The sanctuary of First Presbyterian
Church is the last place you would think to find a Philistine giant. Yet there she was. Standing at the microphone, recounting the
tenants of her personal faith, with her every word the threat grew greater and
greater. We began to squirm in our seats,
quietly caucusing in whispers to affirm that we were really hearing what we
thought we were hearing. Short notes
passed from one to another until finally she finished and in that moment it was
as if she had just emerged from the line of chariots to issue her
challenge. Two of the pastors sitting
there in their discomfort, their bags of stones fastened around their waists,
stepped to the microphone. This
Philistine, this conservative, was not going to enter their presbytery without
a fight. One by one they reached into
their bags, took out a stone, threw it and struck the Philistine. In fact the stones were thrown one after the
other until finally this giant, rather than laying dead on the battlefield,
stood defeated in the chancel. A blow
was struck by those pastors for theological purity.
We were heroes.
We were David.
Right?
After all, David put his hand in
his bag, took out a stone, threw it, and struck the Philistine.

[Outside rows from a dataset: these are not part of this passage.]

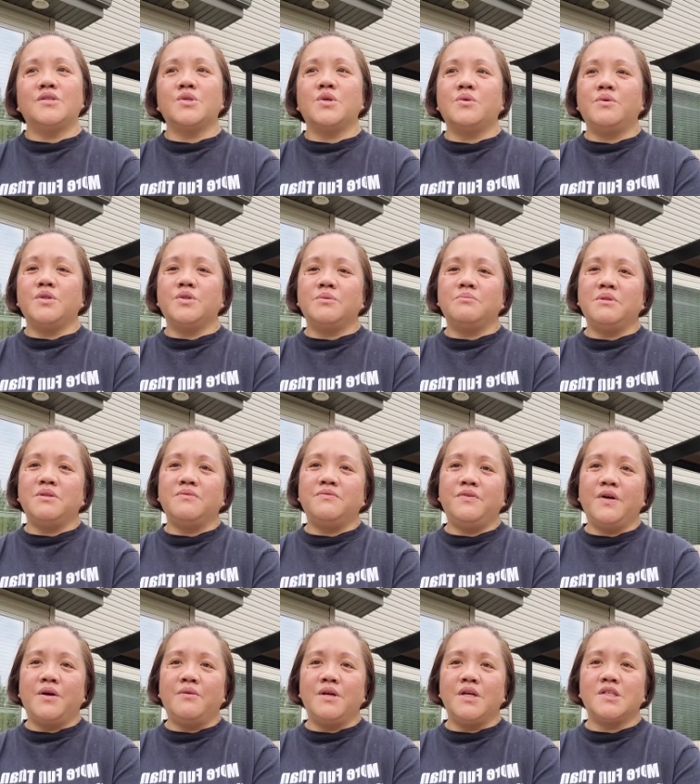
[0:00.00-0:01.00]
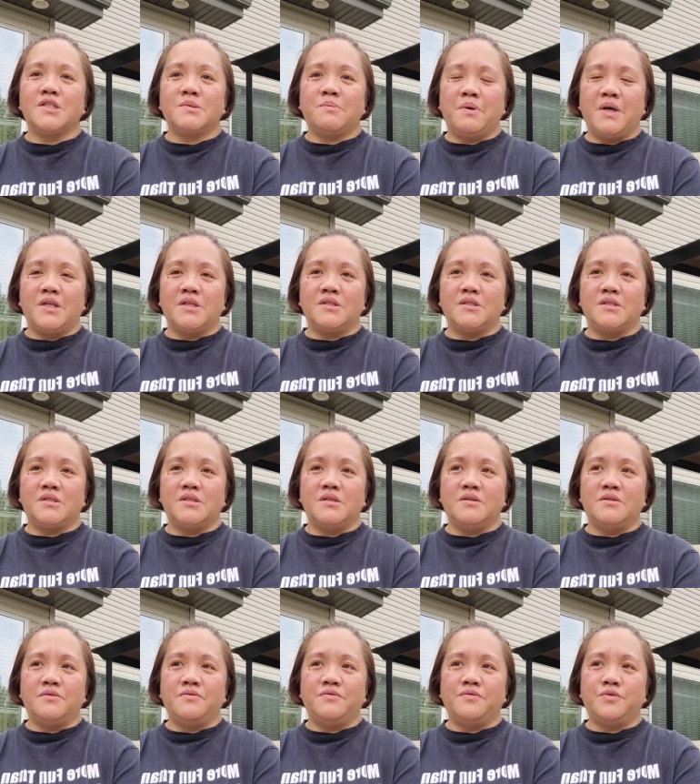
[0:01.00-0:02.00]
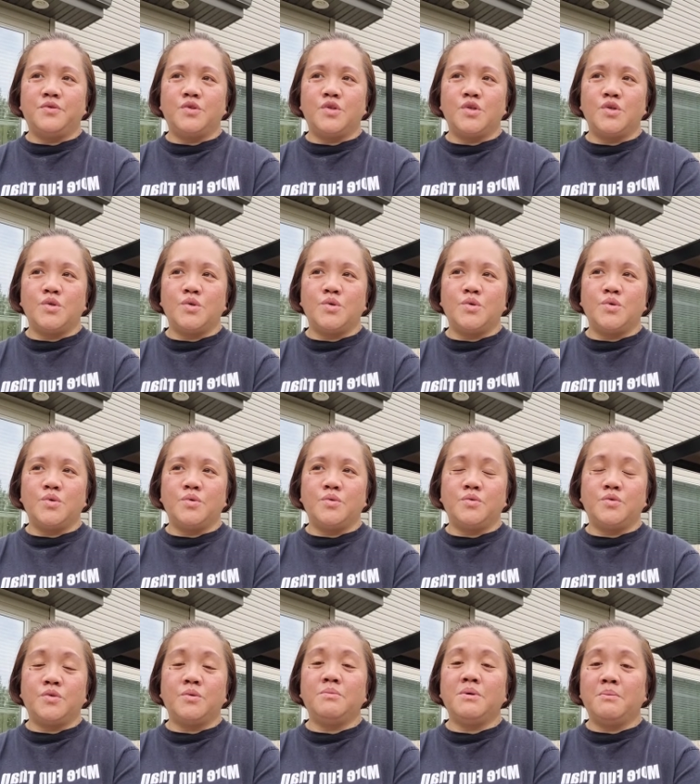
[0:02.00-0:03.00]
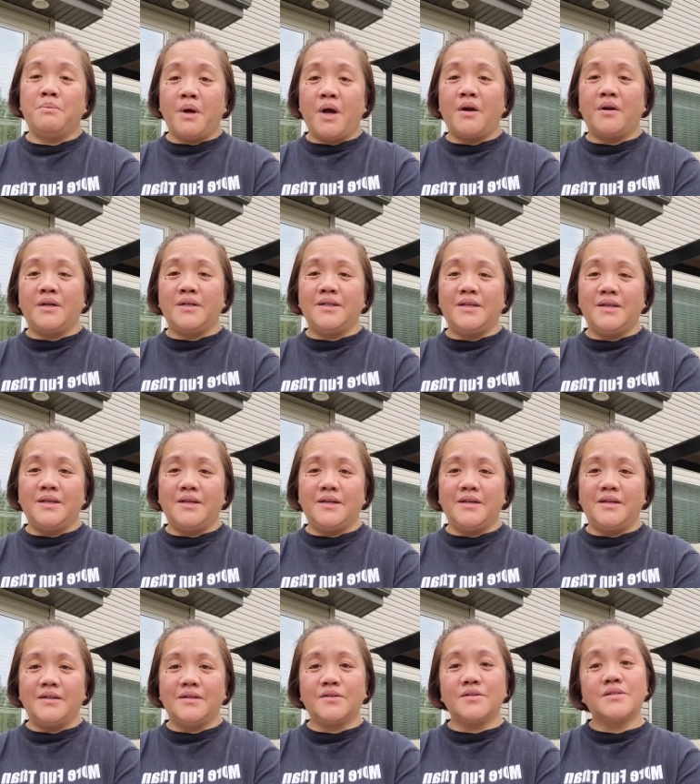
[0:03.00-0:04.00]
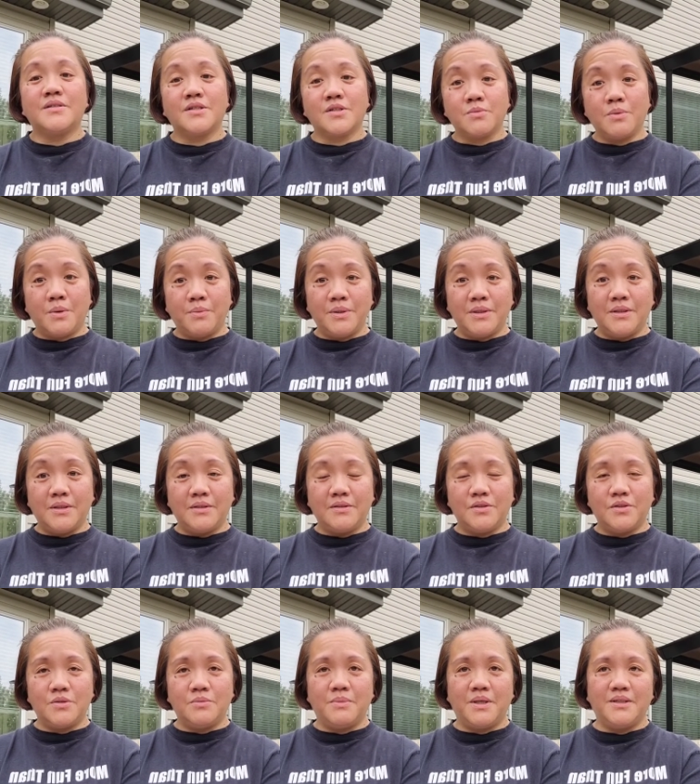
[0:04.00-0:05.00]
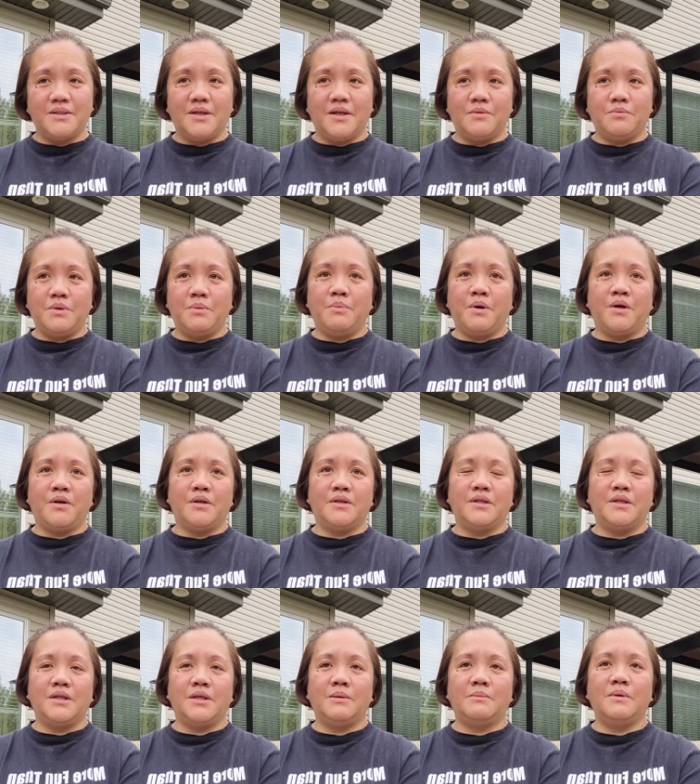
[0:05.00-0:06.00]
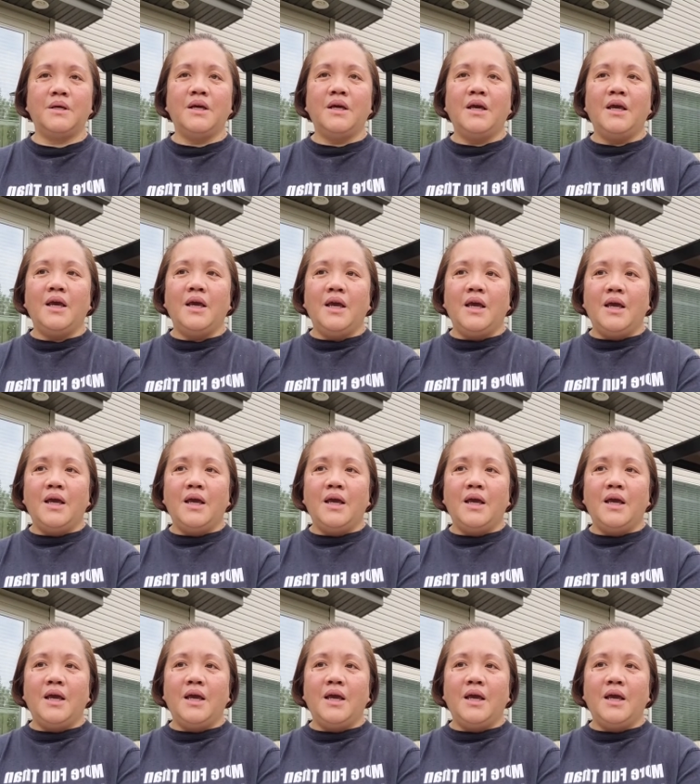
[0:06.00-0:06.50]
it's going to be very expensive to, to be buried here because that's what we did to my dad. We buried him.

Standing around the fallen giant,
seeing in the face of the young heroic shepherd boy David the reflection of our
own faces, it is just so easy to appoint ourselves defenders of the right and purveyors
of divine justice.
And like David, we put our hands in
our bags, take out a stone, throw it, and strike the Philistine.
We set ourselves up as defenders
and saviors forgetting that it is in truth we who are the defended and we are
the saved. And it is not by the casting
of stones but the tragedy of the cross.
In Christ, we are relieved of the
burden of our bag of stones.
In Christ, we are delivered from
the prison of our fears and even the Philistine giant, the other, the outsider,
the object of our deepest fears is made whole.
David put his hand in his bag, took
out a stone, threw it, and struck the Philistine, but Christ stretched out his
arms, submitted to the cross and once and for all brought the outsider into the
fold.
We, who reside on the near side of
the resurrection, are called not to clutch our stones prepared to cast them at
the enemy, but to free our hands so we may carry their crosses and our own.
In recent weeks, I have been
reminded of how easily our fear can lead us to lay down the cross and take up
stones. Yes, yes our fear says it is all
well and good that Christ lived, died and rose again to make us all one and to
make us whole, but just in case we’d better throw a few stones at those
undesirables just in case. And if we
look in David’s face and see our own looking back, then the face of the
Philistine must be the face of the other; of them. So we
let loose with the stones. And let’s
face it; it is a hell of a lot easier to throw stones at something we don’t
like than to accept that in Christ we are made one with them. It is easier to reach into a bag and grab a
stone than to reach out beyond our fears to the Philistine’s of our imagination
and with them take up the cross of Jesus Christ.
The apostle Paul wrote that there
is no longer Jew nor Greek, slave nor free, male nor female because we are all
one in Christ Jesus. He might have added
that there is no longer young shepherd boy and giant Philistine.
Whether, like those misguided men
on a cold Wyoming night, we throw our stones at the object of our fear in the
world or, like we misguided pastors judging one of our own, we throw them at
the object of our fear in the church, we must put down the cross of Christ to
take up the stones.
David put his hand in his bag, took
out a stone, threw it and struck the Philistine.
Christ spread wide his arms and
submitted to the cross.
By which example shall we
live? In which is true victory won?
In the name of the Father and of
the Son and of the Holy Ghost. Amen.